— Колька-то знает?
— Марья ему нихто была. Ен и не звал ее никак.
— Во-о-он как…
— Мальцом был, кады мы с ей вместях жить стали. Ан так и не схотел признать ее.
— А она его?
— Грешно дурное сказывать. Ровно свово взяла.
— Колька-то вообще с характером.
— Я ему и то не нужон. Чево об Марье толк вести?
— Ты ведь ему тоже не родной?
— Не кровнай, — поправил Макарыч.
— Как же ты тут один?
— Недолго осталось. Отмаюсь скоро.
— А я-то за тобой. Опять уговаривать приехал.
— Ноне с мине работник, што с пня кикимора.
— Ничего. Отойдешь душой. Придешь в себя.
— Че я делать стану там?
— Весной мы буровую на испытание сдаем.
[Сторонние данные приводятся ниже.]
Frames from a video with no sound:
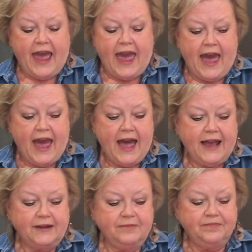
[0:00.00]

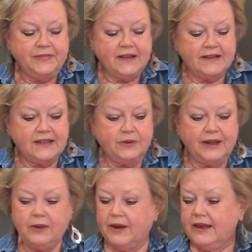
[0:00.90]
And so
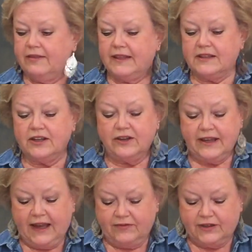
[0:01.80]
anyway, that's all
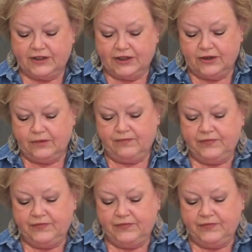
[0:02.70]
you have to do.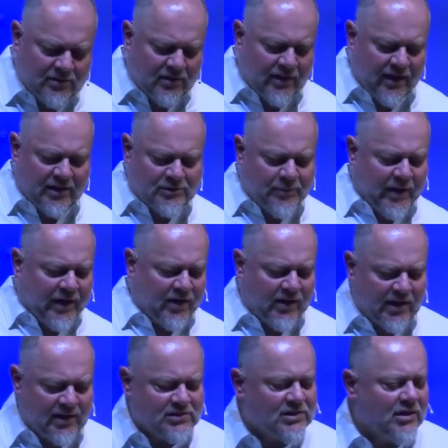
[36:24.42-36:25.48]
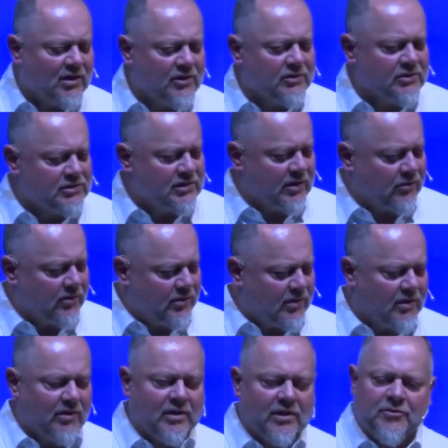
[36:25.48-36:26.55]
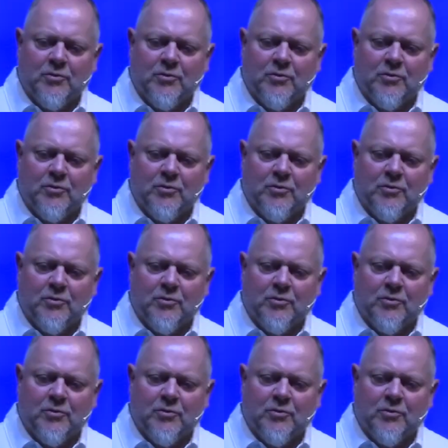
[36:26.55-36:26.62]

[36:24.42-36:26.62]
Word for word: heads bowed, eyes closed, I'll, if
А сами в тайгу с отрядом.
— А я при чем?
— Проводником будешь.
— Кой с мине прок?
— Не меньше, чем с нас.
— А как жа мой участок?
— Нам ты нужней. Да и нельзя здесь тебе, Макарыч. Сам знаешь. Вокруг только горе одно. Так и свихнуться недолго.
— Не сватайси. Не девка я. И не сулись. Обмозговать надобно.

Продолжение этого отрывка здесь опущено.